Landline has the period trappings right, including rollerblading, CD outlets, as well as raves in getting to what a dysfunctional clan like the Jacobs are up to - like the judgmental Italian businesswoman matriarch Pat (Edie Falco of Megan Leavey and philandering Jewish copywriter/aspiring playwright Alan (John Turturro of Fading Gigolo).
How it's all grounded from the eldest daughter, graphic designer Dana (perky, if peevish Slate) who's engaged to genial, oafish Ben (Jay Duplass of Beatriz at Dinner) might not be that coherent, as may be the intent of this snaky, raunchy, but predictable dramatic comedy.

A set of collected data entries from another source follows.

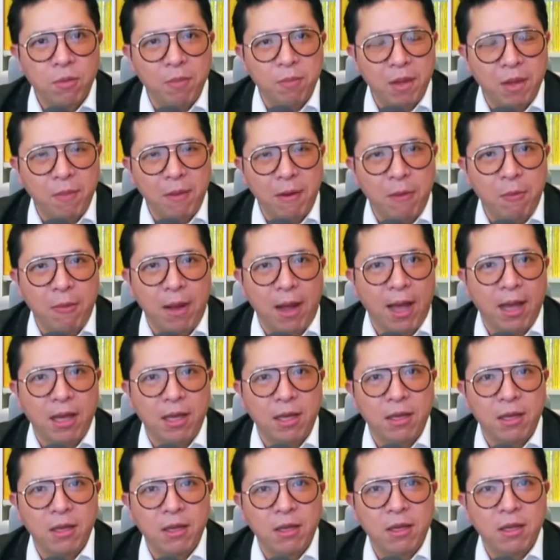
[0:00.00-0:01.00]
มีเป้าหมาย
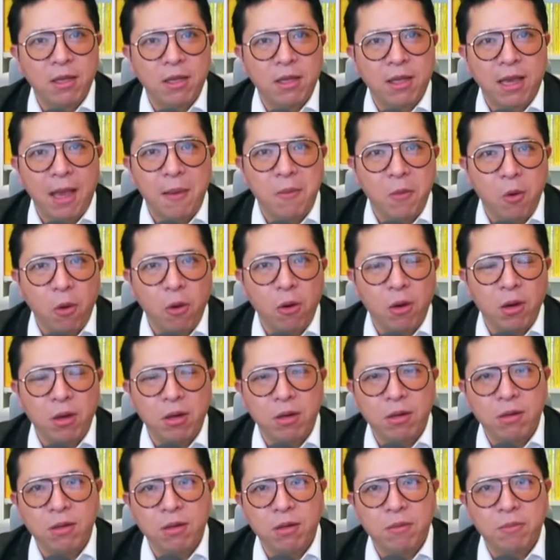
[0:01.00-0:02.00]
เข้มข้น
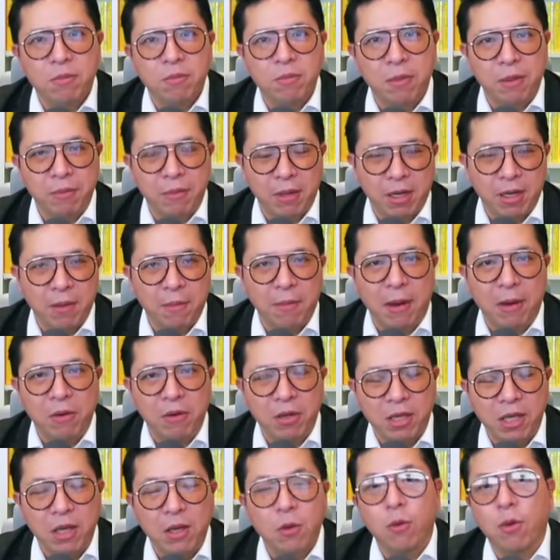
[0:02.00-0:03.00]
เหมือนเหมือนกับเราห
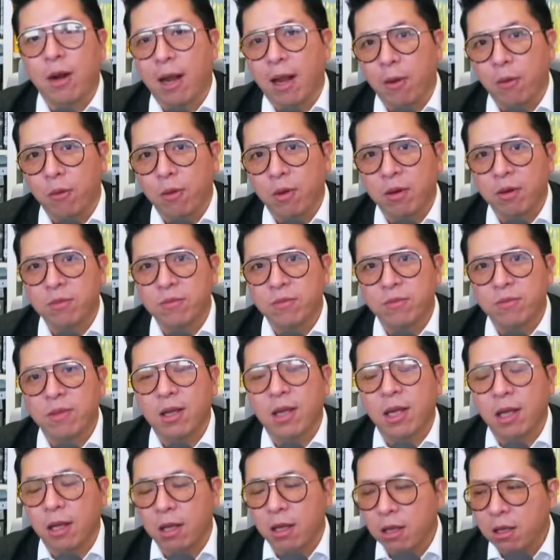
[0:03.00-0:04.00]
รือยิ่งกว่าเรา
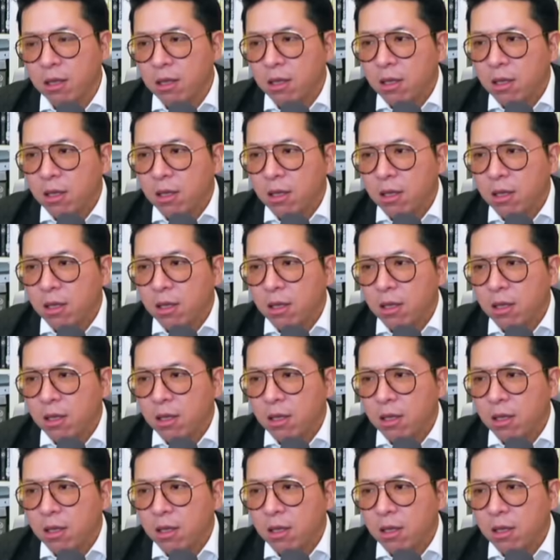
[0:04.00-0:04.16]
นะฮะ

An unsatisfied Dana in the woods intimately with Ben discovers her lubricious tendencies with a former college sweetheart, Nate (Finn Wittrock of La La Land, The Big Short) as a genuinely sisterly concern will ensue as she makes her way to the family home.
Pat isn't happy about Alan making her the policing figure when it comes to their seventeen-year-old Ali (Abby Quinn) in that rebellious phase where she sneaks to embrace a very hedonistic, reckless lifestyle that Dana will also find solace in. As she teams up with Ali who's onto daddy's indiscretions (some 'erotic poetry') with an enigmatic 'C.' They have to use tact when it comes to a mother who learns she can't have it all as she personifies Hillary Clinton in those pink pantsuits.
Landline tries to find its bearings from yearning and apprehension as Slate continues to demonstrate a droll pungency that is effective at times, although perhaps off-putting to those not accustomed to her brand of humor when dealing with a hodgepodge (including a Mad About You reference that would tickle Helen Hunt) around nostalgia before mobile phones would shift the culture to more instant interaction. Even as mom and her two daughters share a reflective, opening-up (and lighting up) time in the bathroom
Falco and Turturro may demonstrate their talents from sly, egocentric, indulgent paternal types. Nevertheless, Slate seems to excel most alongside the wildcard in Quinn who manifests a piquant adventurous shameless boldness of risk-taking and raging hormones. Plenty of suspect behavior and Japanese food are prevalent in a floppy, sometimes fun Landline which in retrospect might have resonated at least as much if presently situated.